Task> Once the pictures have been excluded, set down each remaining entry word for word.

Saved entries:
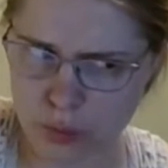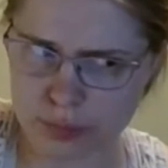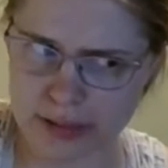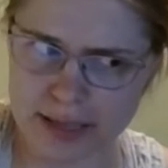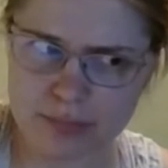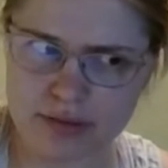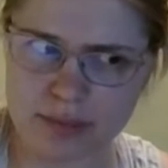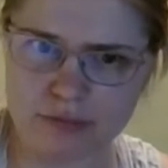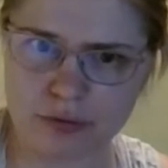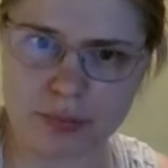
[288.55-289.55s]
or
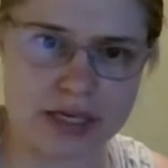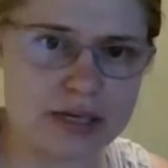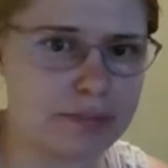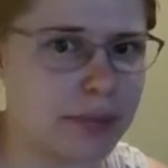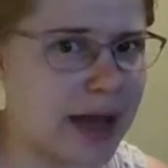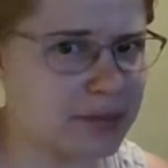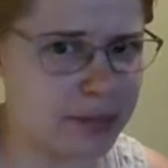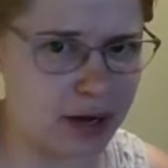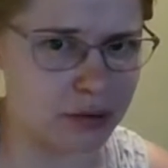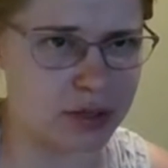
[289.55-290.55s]
blamed them for being bad
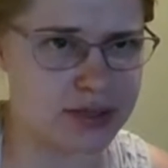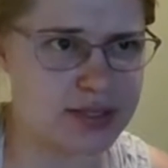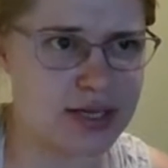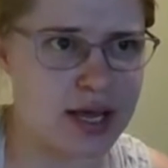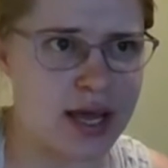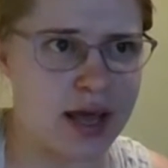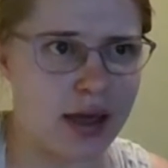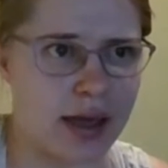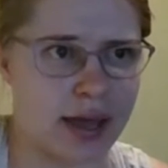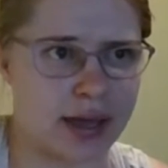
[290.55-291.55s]
parents
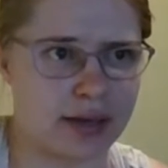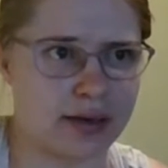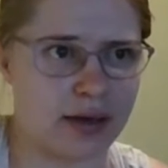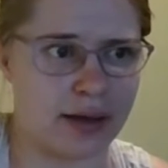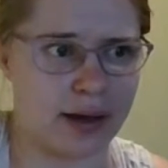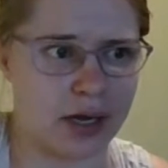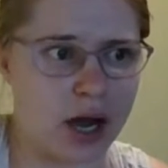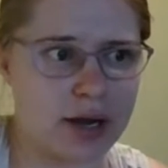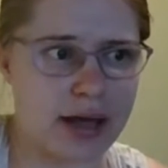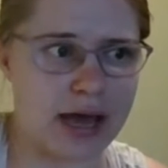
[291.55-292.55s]
and
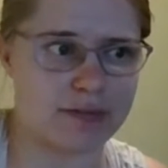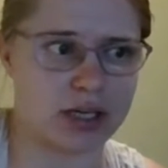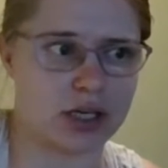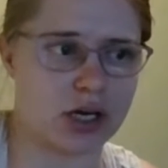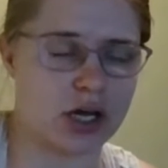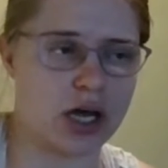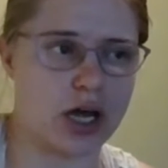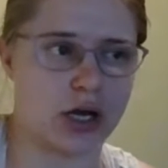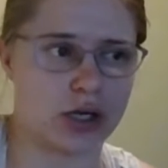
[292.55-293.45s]
not having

Answer for the task>
[288.55-289.55s]
or
[289.55-290.55s]
blamed them for being bad
[290.55-291.55s]
parents
[291.55-292.55s]
and
[292.55-293.45s]
not having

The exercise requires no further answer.